The Bill provides for detailed and multi-step procedural regulation for examination of quality, efficiency and safety of medical devices; whereas the clinical trials should be performed between the separate stages of such examination.

The general regulatory term for all stages of state registration of medical devices proposed by the Bill is 50 days. However, this term does not include time of clinical trials. Registration certificate for medical device should be issued upon completion of state registration, the data about registered medical device should be introduced in the special State register of medical devices and medical devices’ producers.

Requirements for Producers of Medical Devices

One of conditions for access to medical devices production is membership in self-regulated organization (hereinafter – the “SRO”) of medical devices’ producers. Except the producers, the requirement about mandatory membership in the SRO pursuant to the Bill applies to the organizations and entrepreneurs engaged in assembling, setting-up, repairing and technical service of medical devices.

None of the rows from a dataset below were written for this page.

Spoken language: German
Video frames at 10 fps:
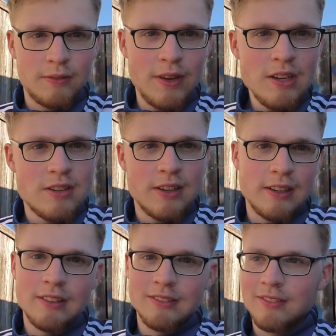
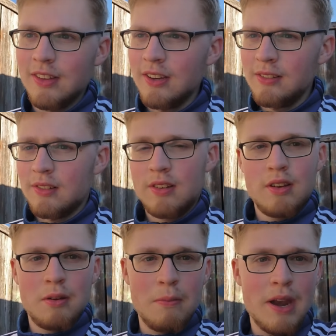wegschicken. Ne?
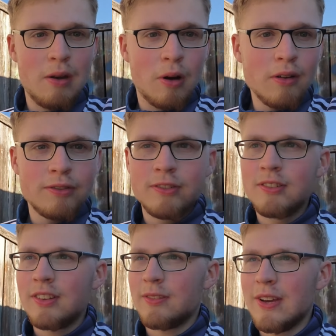Medal off,
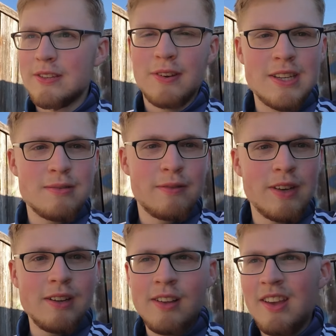das war das Face
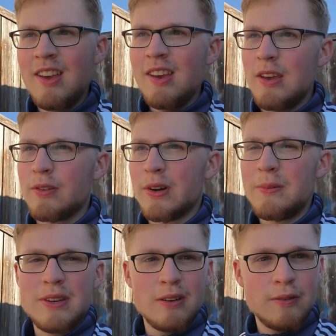Reveal. Ich
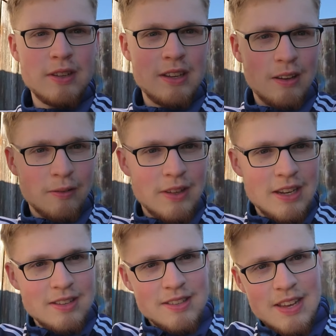freue mich auf die, auf die
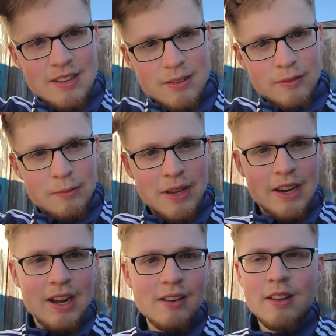nächste Zeit hier auf dem
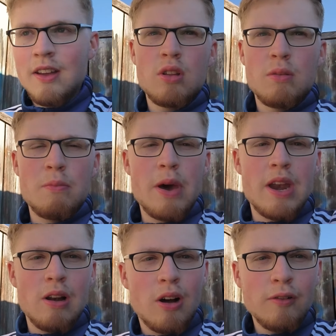Kanal.
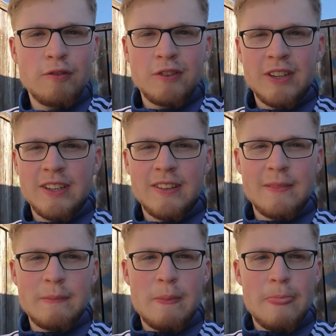Medal off.
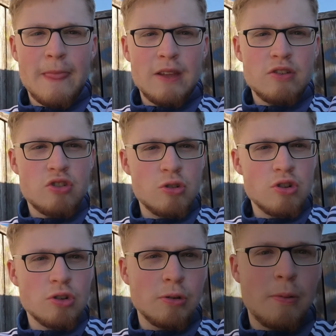
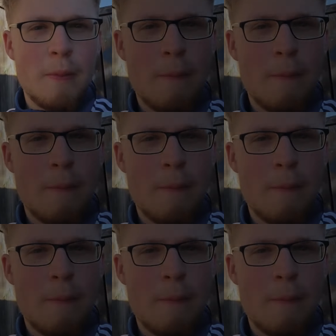Tschö, tschö.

Furthermore, producers of medical devices will also undertake to bring the quality management structure in compliance with requirements of GOST R ISO 13485. Presently, this national standard is applies on the voluntary basis.

Control and Liability Measures

The Bill contains provisions regarding control over circulation of medical devices which will allow Roszdravnadzor to take the certain measures aimed at protection of population from non-safe medical devices, prohibition of circulation of these medical devices and cancellation of their state registration. Forms and measures of state control are also established.

The Bill specifies rules of redress of an injury inflicted as a result of the use of medical devices. The liability for the injuiry may be imposed on producers of medical devices, on SRO as well as other persons who have violated provisions of the Bill.

It should be additionally mentioned that in respect producers of medical devices (their authorized representatives), organizations engaged in sales of medical devices the Bill introduces restrictions for interaction with medical and pharmaceutical employees, similar to those established for drug producers in the Art. 74 of the Law 323-FZ.

Further steps

The Bill is currently passing through the approval stages within the Russian Government, upon completion of which it will be submitted to the Sate Duma.